Frank Zappa "Hot Rats"

By Ed Nimmervoll

Revolution, June/July 1970


Frank Zappa HOT RATS
Bizarre

Frank Zappa is the Mother of Invention.

The Mothers grew stale on Frank, not their fault or Frank’s, but they were becoming too much of an establishment to have the impact Frank wanted. There’d be too many people knowing, or thinking they were knowing, what the Mothers were all about. Uncle Meat and Burnt Weenie Sandwich express Frank’s frustration at having been rendered directionless.

He broke up the Mothers.

Hot Rats is his only work since that break-up, Frank saying “OK read some meaning into this – music.” So he and ex-Mother Ian Underwood gather around them a few musicians and that’s what they play – just music.

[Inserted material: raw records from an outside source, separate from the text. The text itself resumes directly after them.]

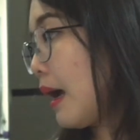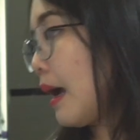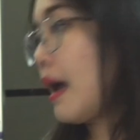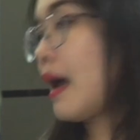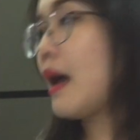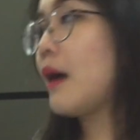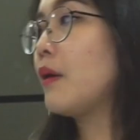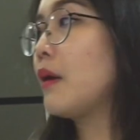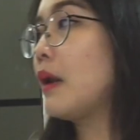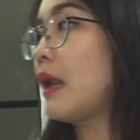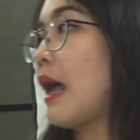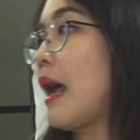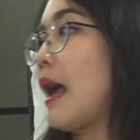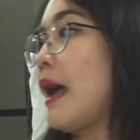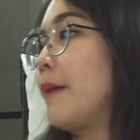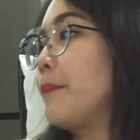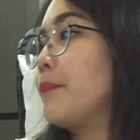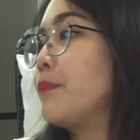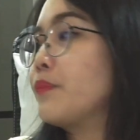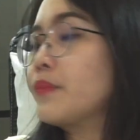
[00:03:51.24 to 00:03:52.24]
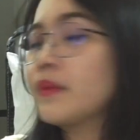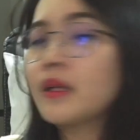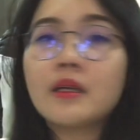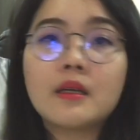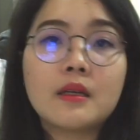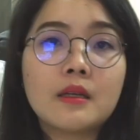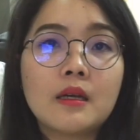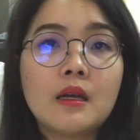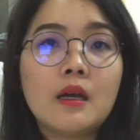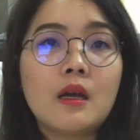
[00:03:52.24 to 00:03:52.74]
เอาล่ะ
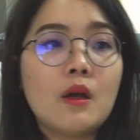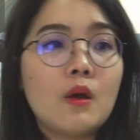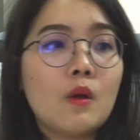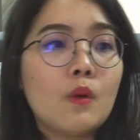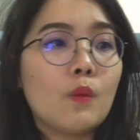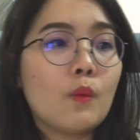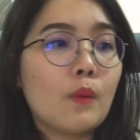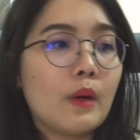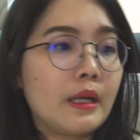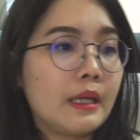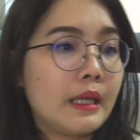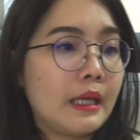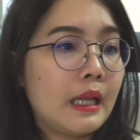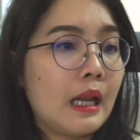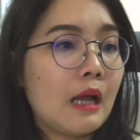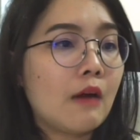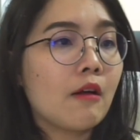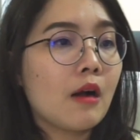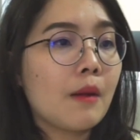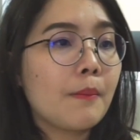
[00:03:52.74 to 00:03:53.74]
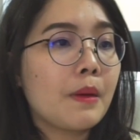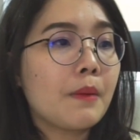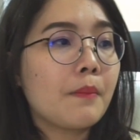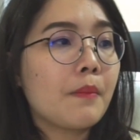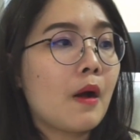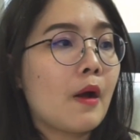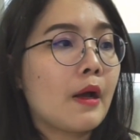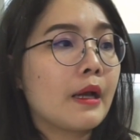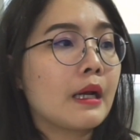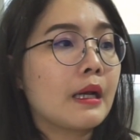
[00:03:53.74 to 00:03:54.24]
วันนี้เราก็มา
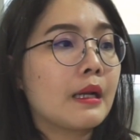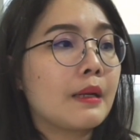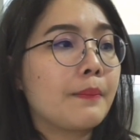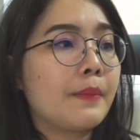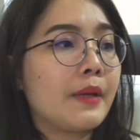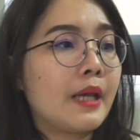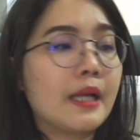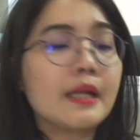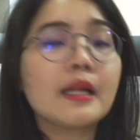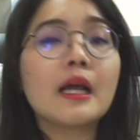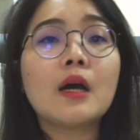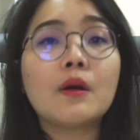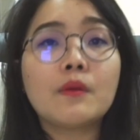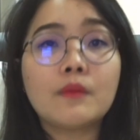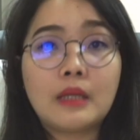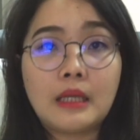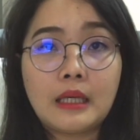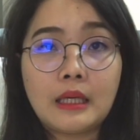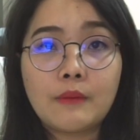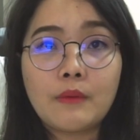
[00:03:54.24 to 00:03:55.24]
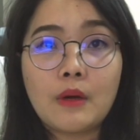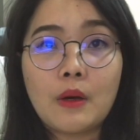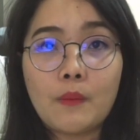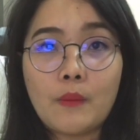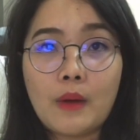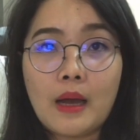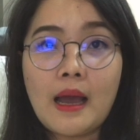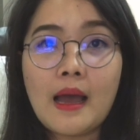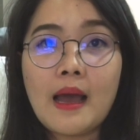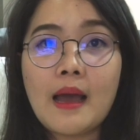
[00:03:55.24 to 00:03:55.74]
มอยกันเพียงเท่านี้หวั
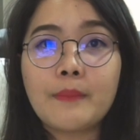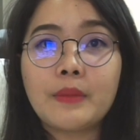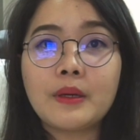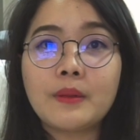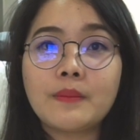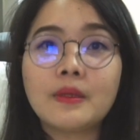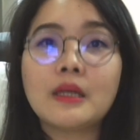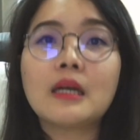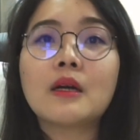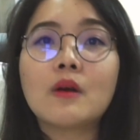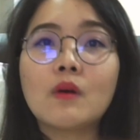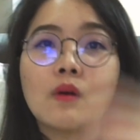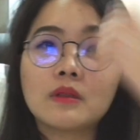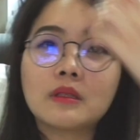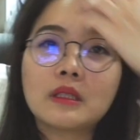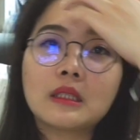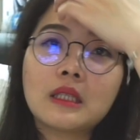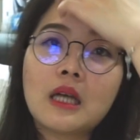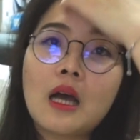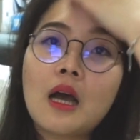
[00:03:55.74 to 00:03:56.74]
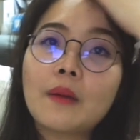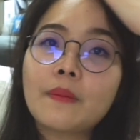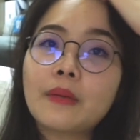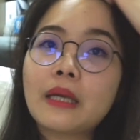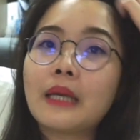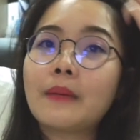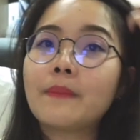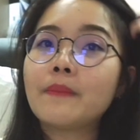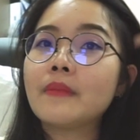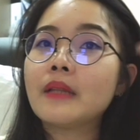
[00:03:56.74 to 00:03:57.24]
งว่าเพื่อนๆคงจะชอบ
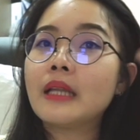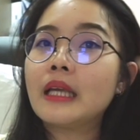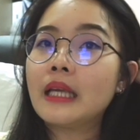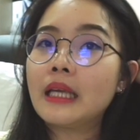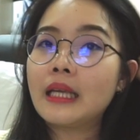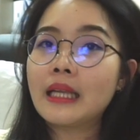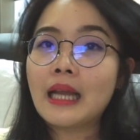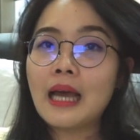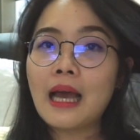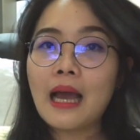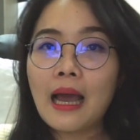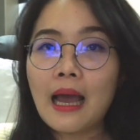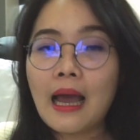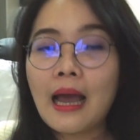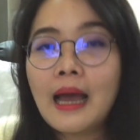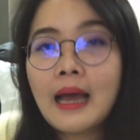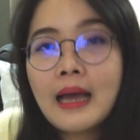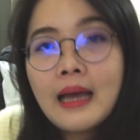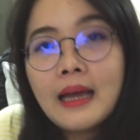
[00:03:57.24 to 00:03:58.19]
คลิปนี้นะคะ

There are no Mother’s trappings. No dialogues. No electronic distortions. No belches.

Frank chooses or creates themes around which the various line-ups improvise, Frank on guitar. There is the unmistakable touch of Zappa in the tracks, touches he’s introduced in the variations on Uncle Meat and Lumpy Gravy.

This shows Frank as a brilliant guitarist (“I had it all the time”) as he thunders and slides in and around the basic structures. He’s not a blues impovisationalist, more in a jazz mould, using wah wah like nobody else has used it, playing just everything.

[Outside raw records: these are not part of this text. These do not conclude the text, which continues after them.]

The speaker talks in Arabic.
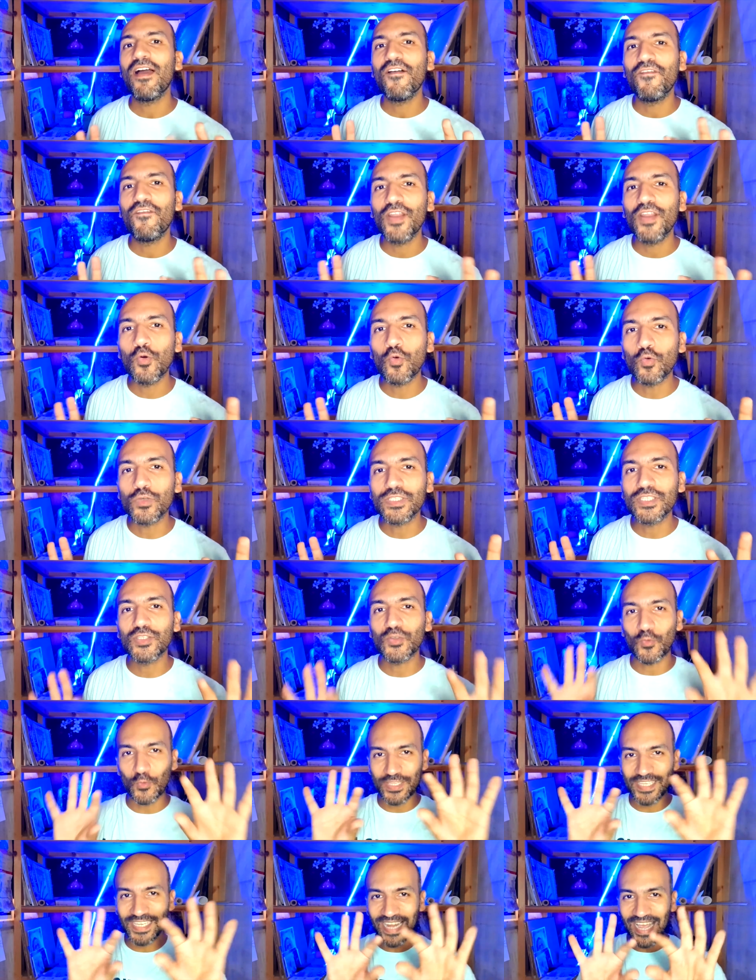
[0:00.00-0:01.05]
فلوس
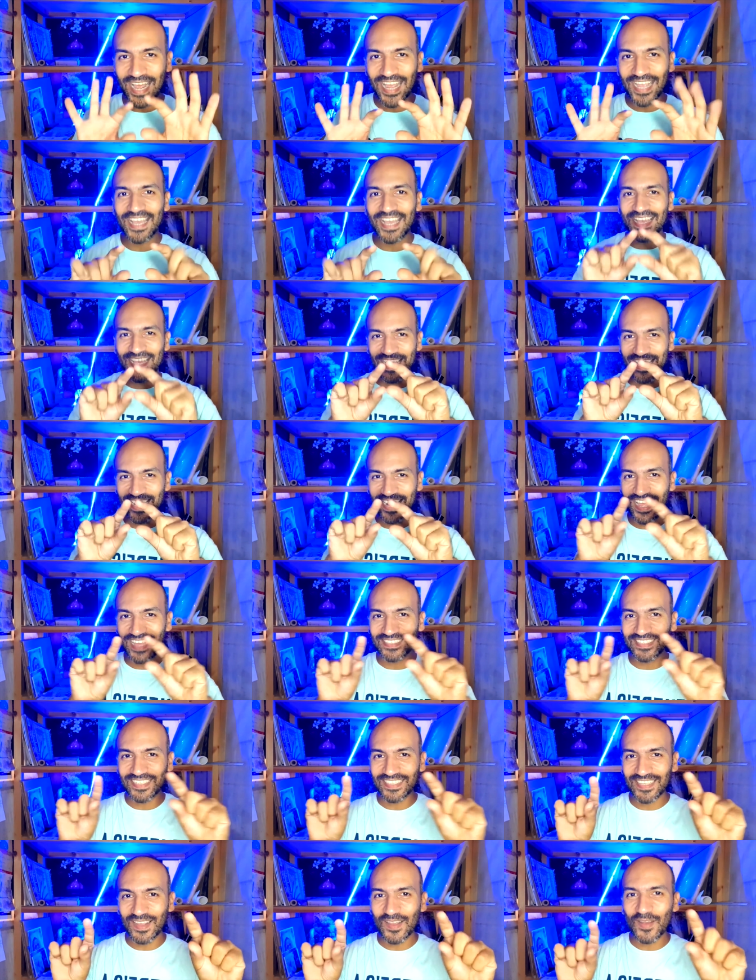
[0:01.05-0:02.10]
ودي الحاجه اللي
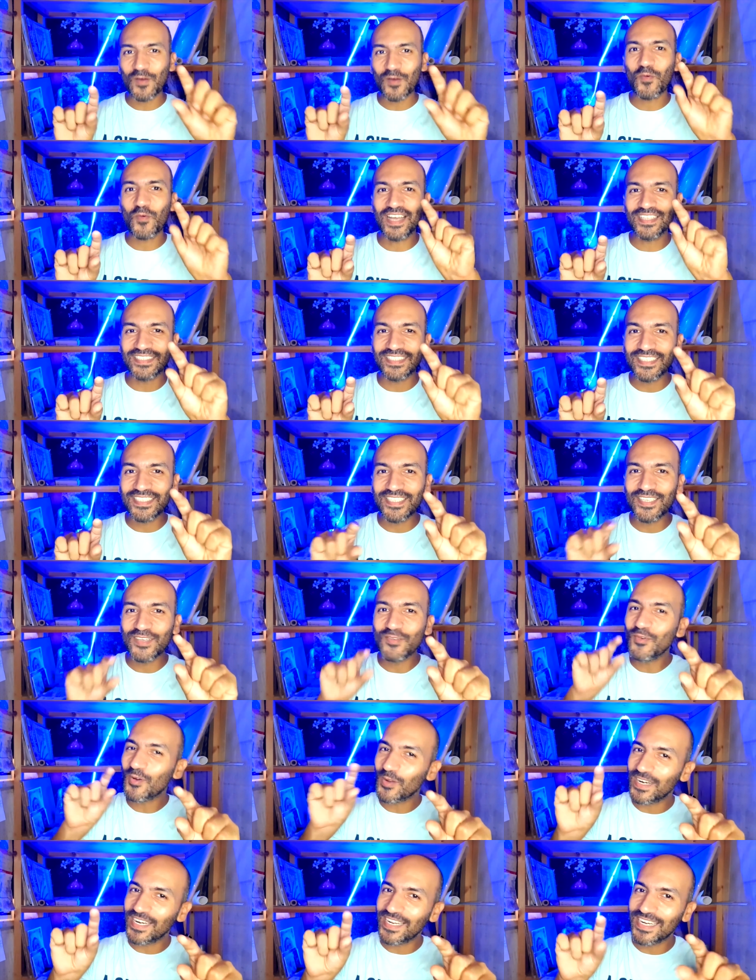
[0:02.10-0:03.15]
حضرتك وحضرتي
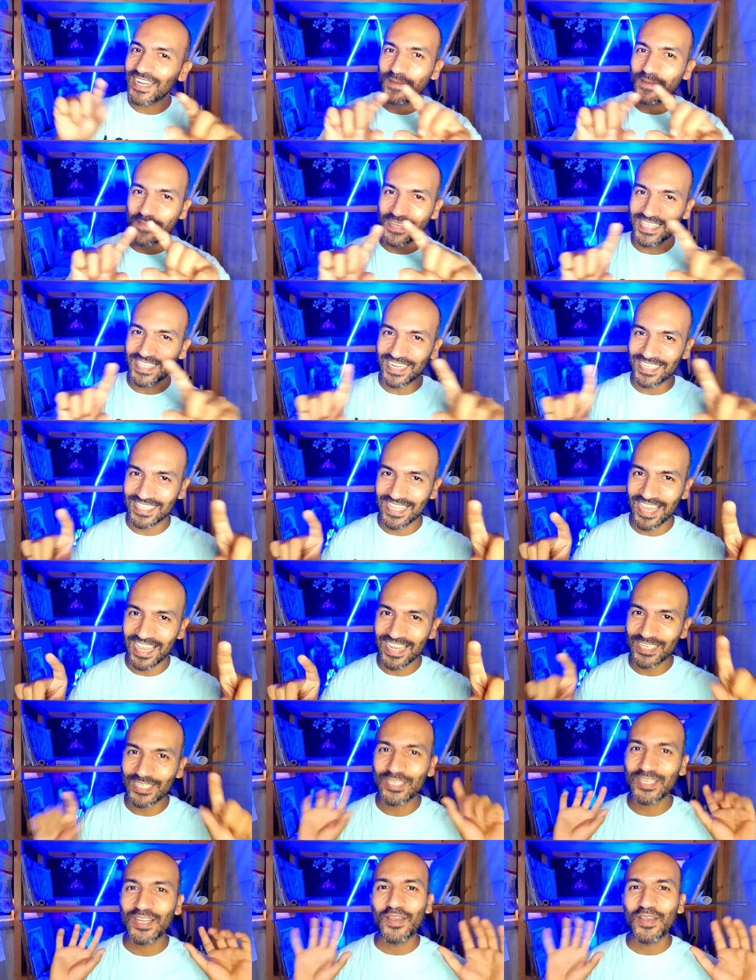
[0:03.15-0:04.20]
وكلنا ما
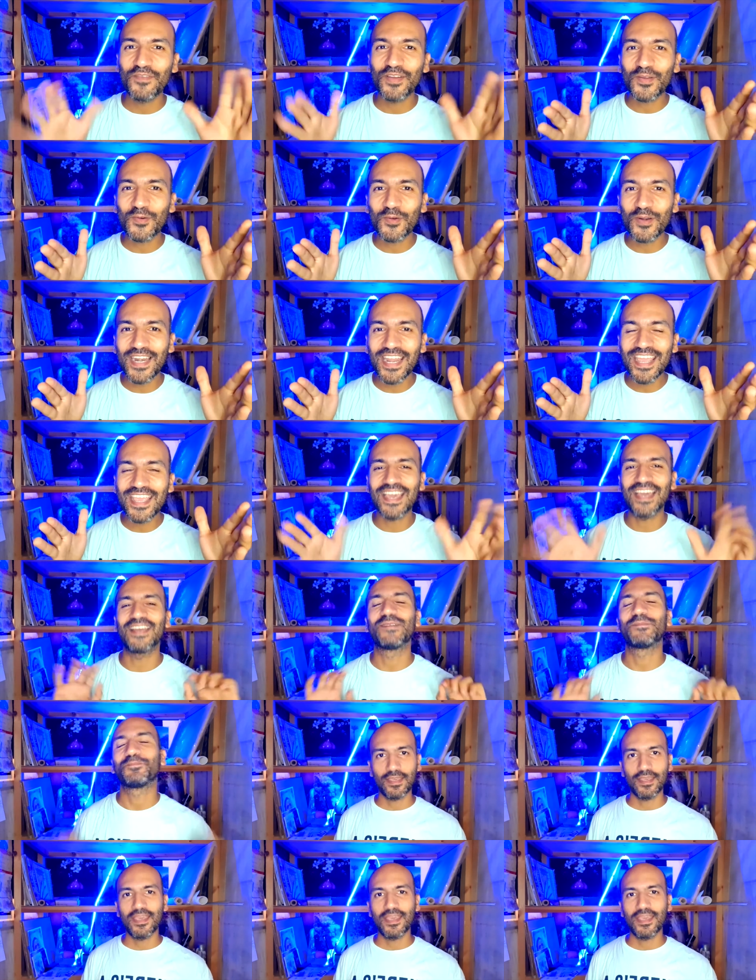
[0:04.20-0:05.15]
درسناهاش في الكليه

One session has a vocal by Captain Beefheart, sung in his roughest of rasping styles flanking the long middle instrumental workings.

Unlike the music Frank composed for the Mothers Hot Rats is easy to get into. The first, “Peaches En Regalia” instantly demand your attention for its freshness. Then there’s “Willie The Pimp”, Beefheart, the lyrics and violin as feature. From there on it’s much the same, repetitive themes, even repetitive from track to track, around which Zappa builds layers of texture.

Probably the beauty of the album is the formlessness it takes on after having to pour hours into Mothers albums and their tight restless structures. Or maybe its beauty is just the briskness of the music.